Hack 96 Making Your Resources Scrapable with Regular Expressions

A few tricks can make your web page data easier to parse, without needing complicated HTML libraries or convoluted logic. The benefits extend to more than just visitors ; your own HTML will be more understandable too .

Scraping is an attempt to address a common problem in development: an application to which someone needs automated access was built around interfaces meant only for human use. For whatever reason, the application cannot be changed or replaced . The only apparent way to talk to the application is to be a human operator.

Well, someone surmised that something simulating a human operator might work as well. Back when text forms on green screens first fell out of favor, the functions of applications that produced them were still in demand. So, developers built programmable terminals as components in their new applications. These automated terminals were capable of extracting the characters displayed at known column and row locations, in order to harvest (or scrape ) data from the screen displayed in form fields. This terminal software could also fill in form fields and send control commands, just like a human user , in order to run a formerly manual application through its paces.

Although it was often a convoluted and error-prone process, this simulation of a human operator made the impossible task of automation possible. For older applications that previously required human interaction, the process extended their usefulness just a bit longer. After creating automated terminals, access to legacy applications could be wrapped in more modern facades. Despite the scripted contortions of a simulated terminal going on in the background, an end developer would see, ideally , only a standard database API in her editor.

The Challenge of Web Scraping

Today, accessing information on the Web presents another challenge to automation and scraping.

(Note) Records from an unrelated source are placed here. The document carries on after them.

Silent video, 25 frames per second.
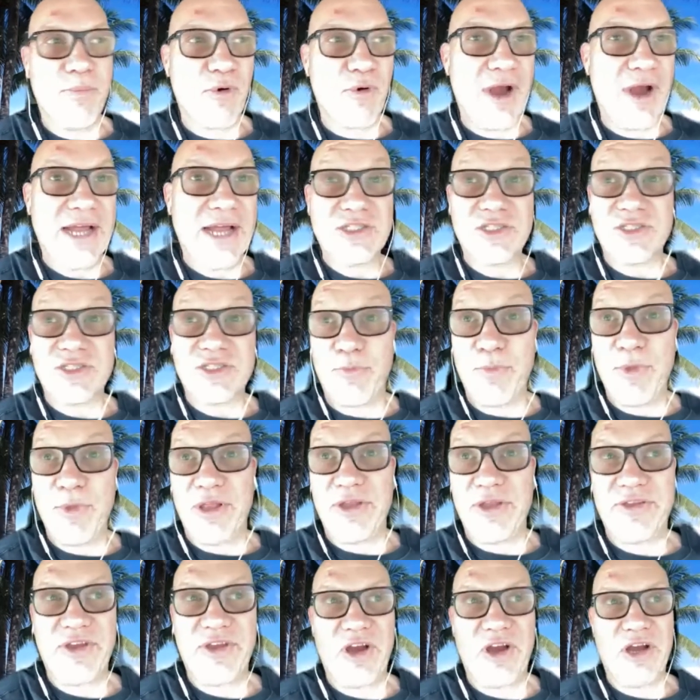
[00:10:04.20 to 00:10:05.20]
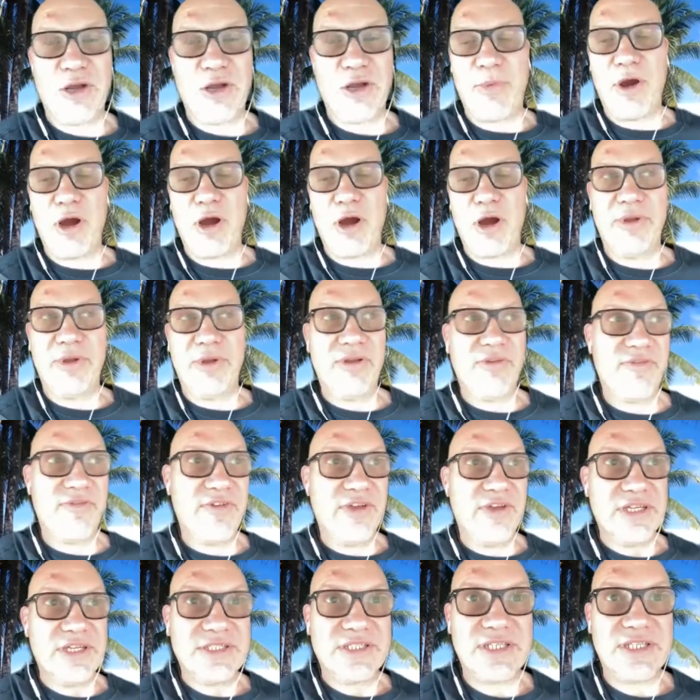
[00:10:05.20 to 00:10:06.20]
branches of military, Department of
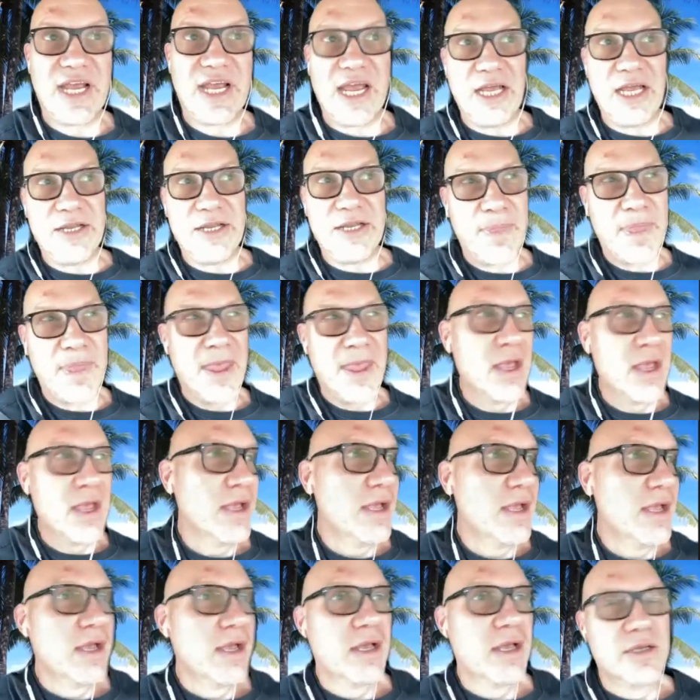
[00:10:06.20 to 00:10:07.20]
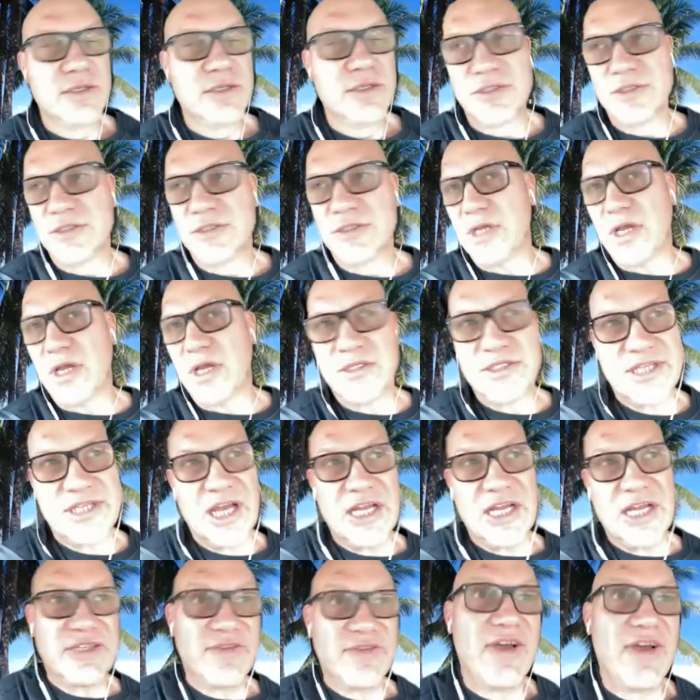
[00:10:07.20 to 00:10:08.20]
Defense, and
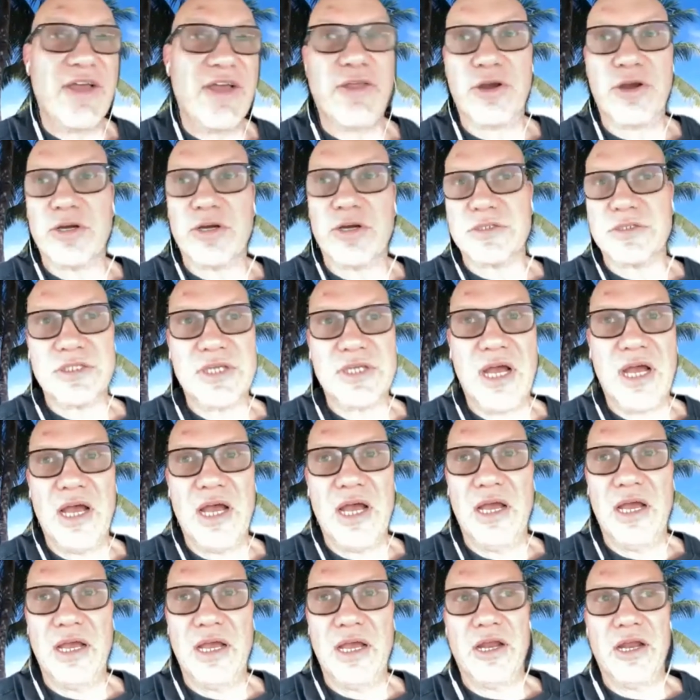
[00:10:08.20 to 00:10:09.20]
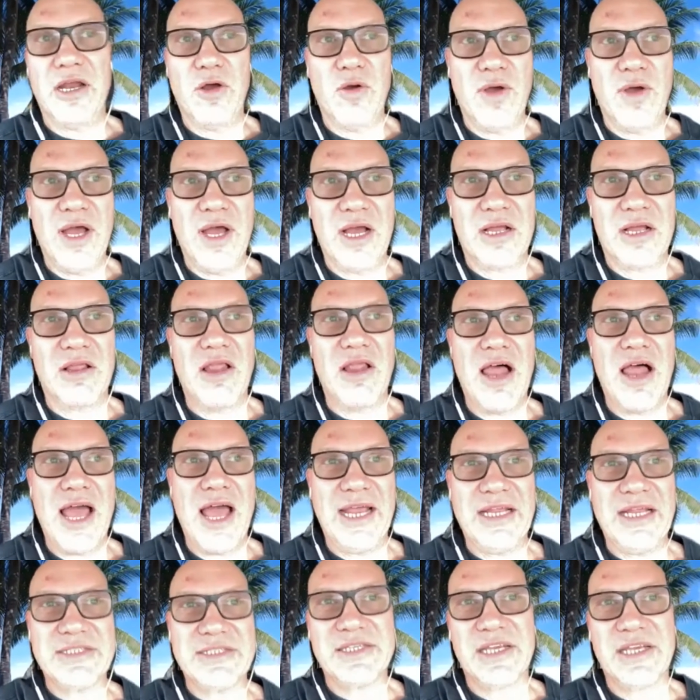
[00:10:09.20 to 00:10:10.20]
tons of other
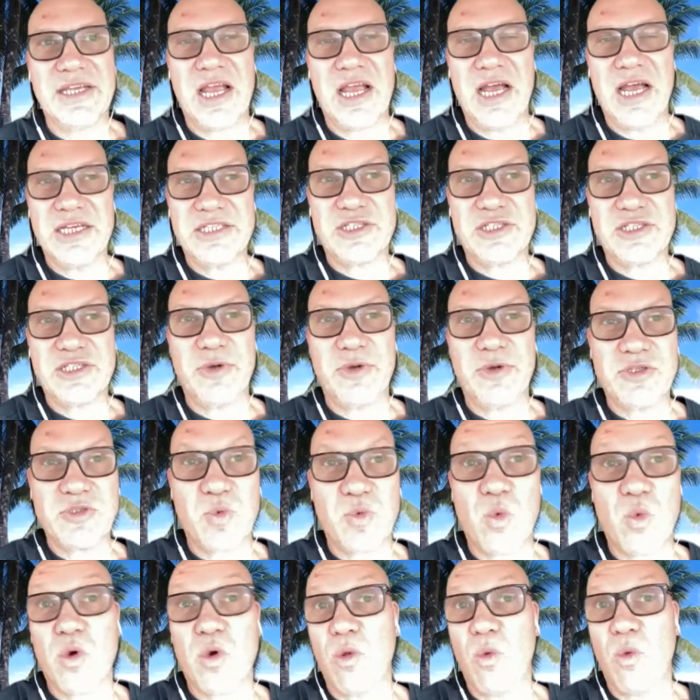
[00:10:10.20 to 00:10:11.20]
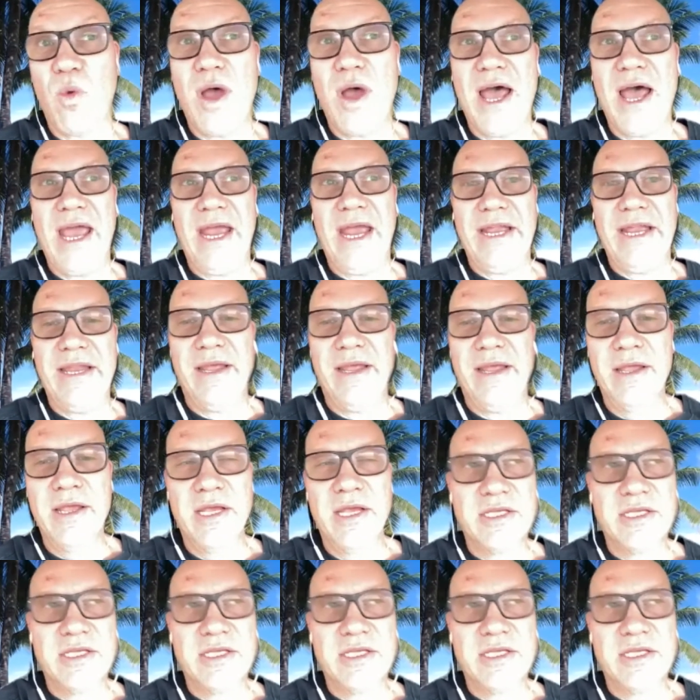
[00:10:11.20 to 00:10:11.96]
clients and customers worldwide.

Content and applications on the Web are usually intended for human users via web browsers, so they have little or no support for automated access or control.

Depending on the site or service provider, this lack can be intentional, but for the most part it's merely something most webmasters and developers haven't considered . On the contrary, most projects on the Web have visual appearance and user experience as their top concerns, often resulting in convoluted and inconsistent HTML code to produce the desired effects in web browsers.

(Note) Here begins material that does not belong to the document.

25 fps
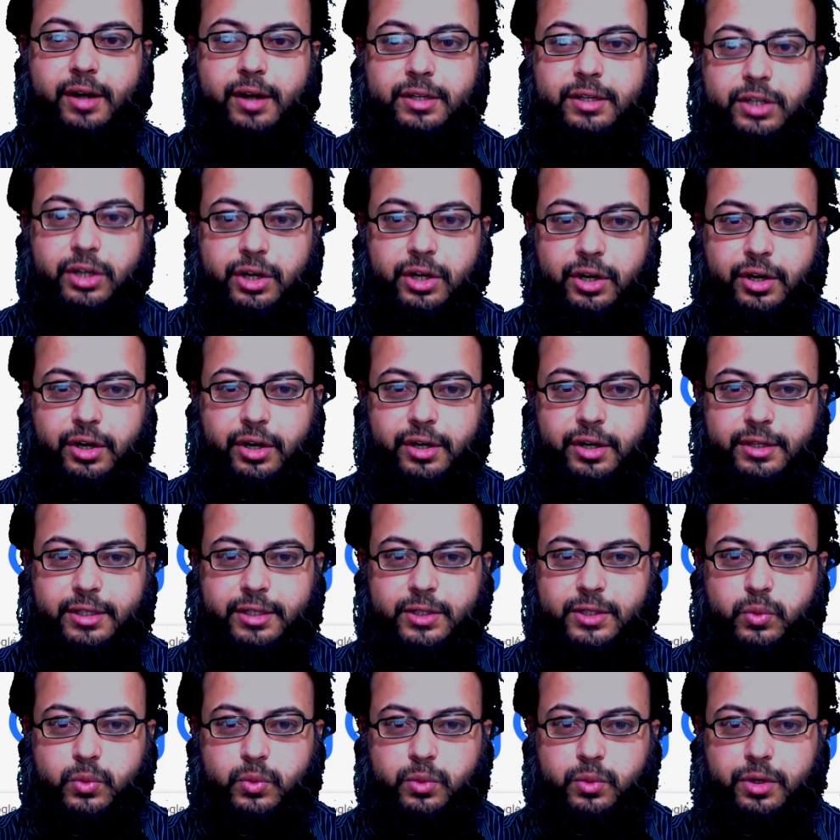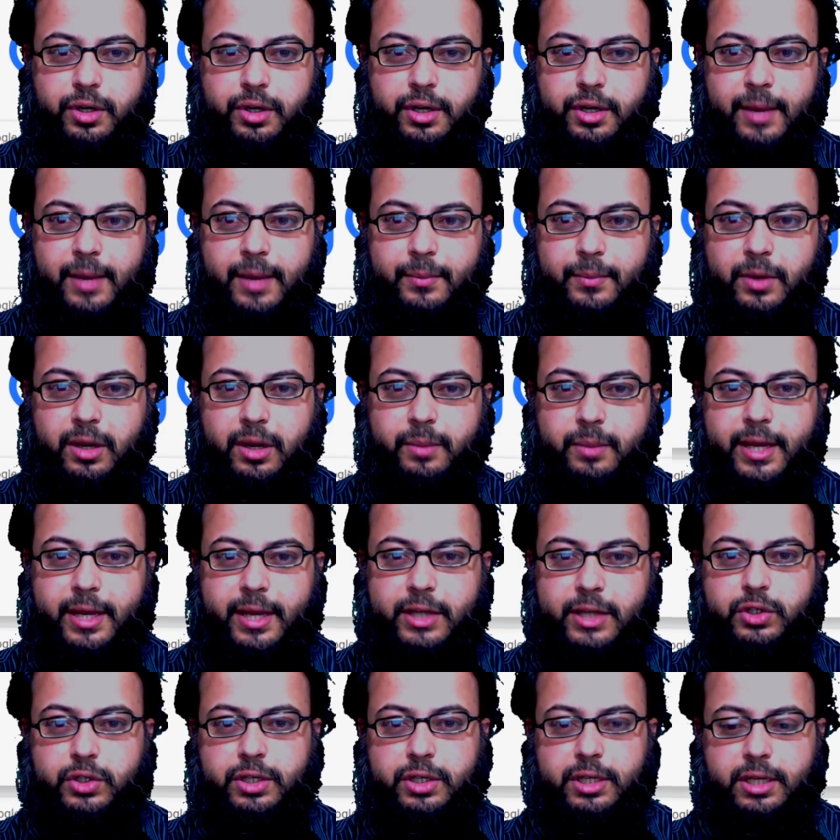heard this word. I'm going to be
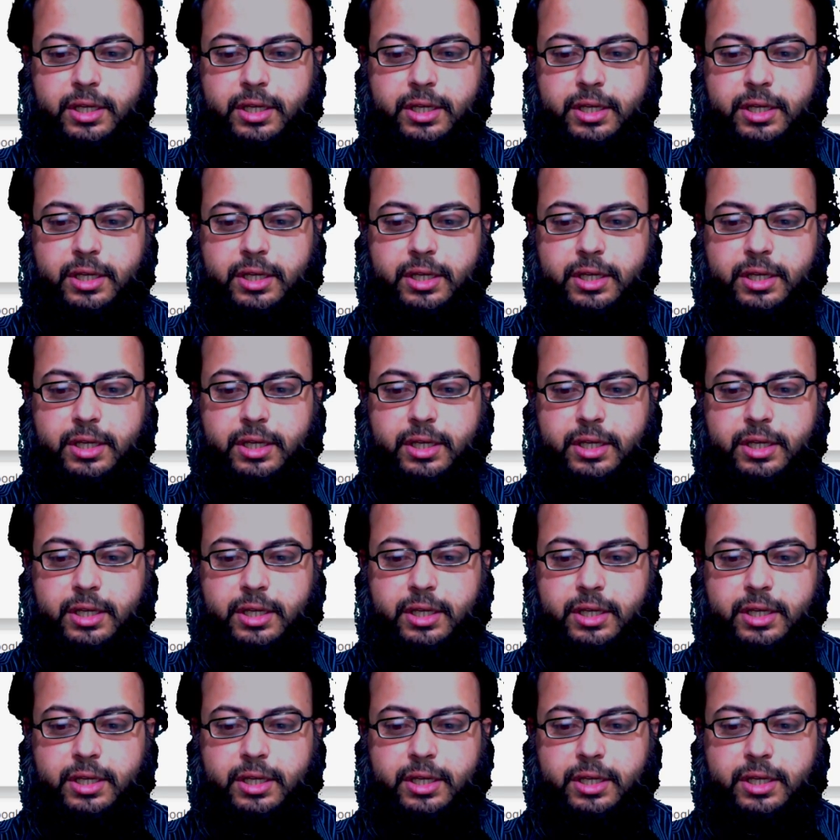actually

Unfortunately, trying to automate the use of web resources presents us with a somewhat more complicated situation than when terminals were first automated. Whereas developers scraping terminal screens mostly had to worry about the location of fields on a two-dimensional screen, developers scraping web sites have to worry about the many dimensions of HTML tag soup accepted by modern browsers, not to mention the various browser tricks used for navigation and session management.

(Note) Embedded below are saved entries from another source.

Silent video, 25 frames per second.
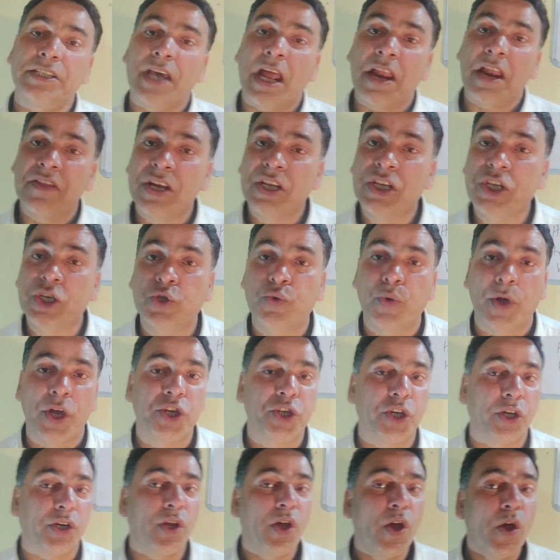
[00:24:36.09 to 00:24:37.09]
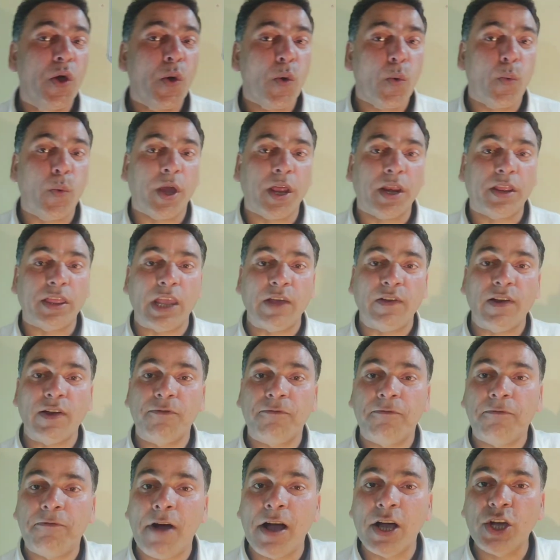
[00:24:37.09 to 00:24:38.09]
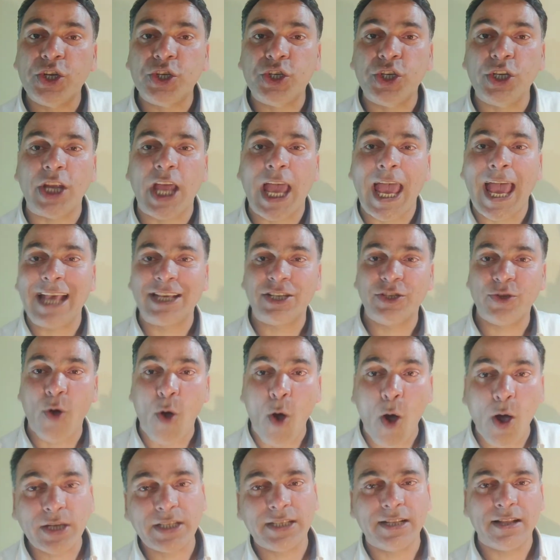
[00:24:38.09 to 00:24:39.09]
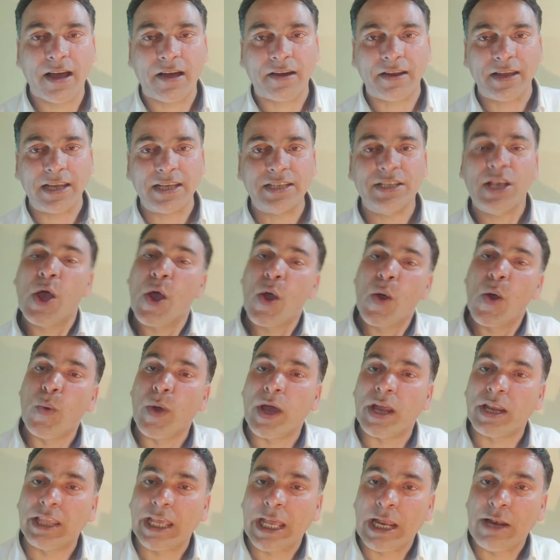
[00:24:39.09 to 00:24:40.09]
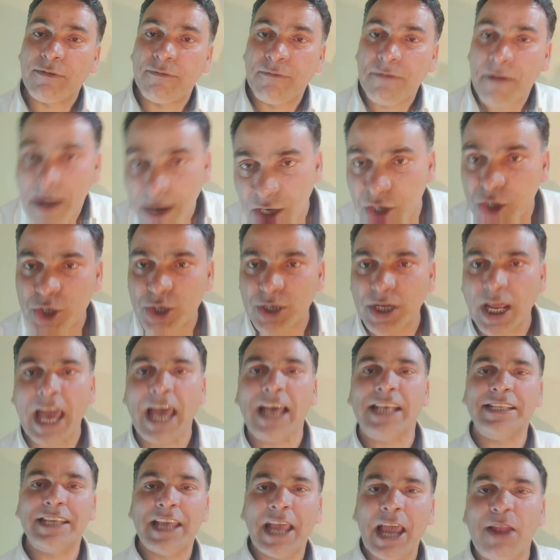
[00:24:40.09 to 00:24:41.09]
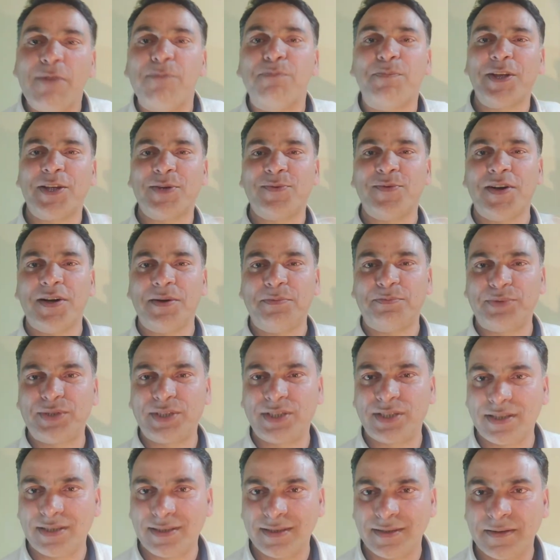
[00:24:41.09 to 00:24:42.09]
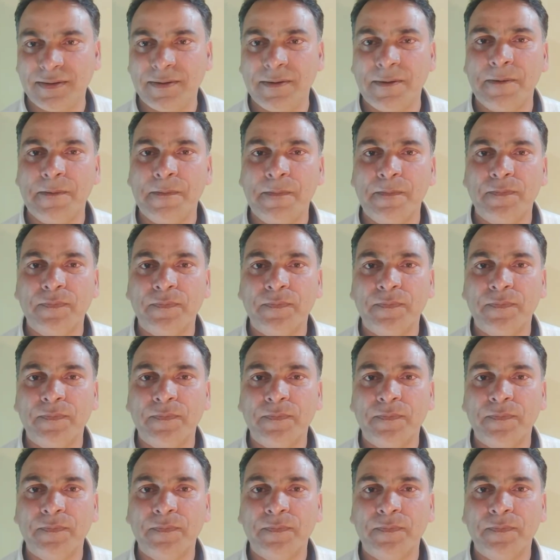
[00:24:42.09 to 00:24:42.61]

This is another situation where they will function as auxiliaries, where they will function as helping verbs.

Despite the difficulty, though, the solution in both situations remains similar: build a programmable browser that can simulate human access to web resources. Generally , this involves two intertwined tasks : navigating between web resources and extracting specific information from these resources.

Navigating between web resources

Consider a site that provides current weather conditions. Say that this particular site is a paid service, so it requires a valid user account and login before giving access to the information. In order to pull weather conditions from this site, a developer will need to have his application authenticate with the site first, then hunt for the information through the page that displays weather conditions.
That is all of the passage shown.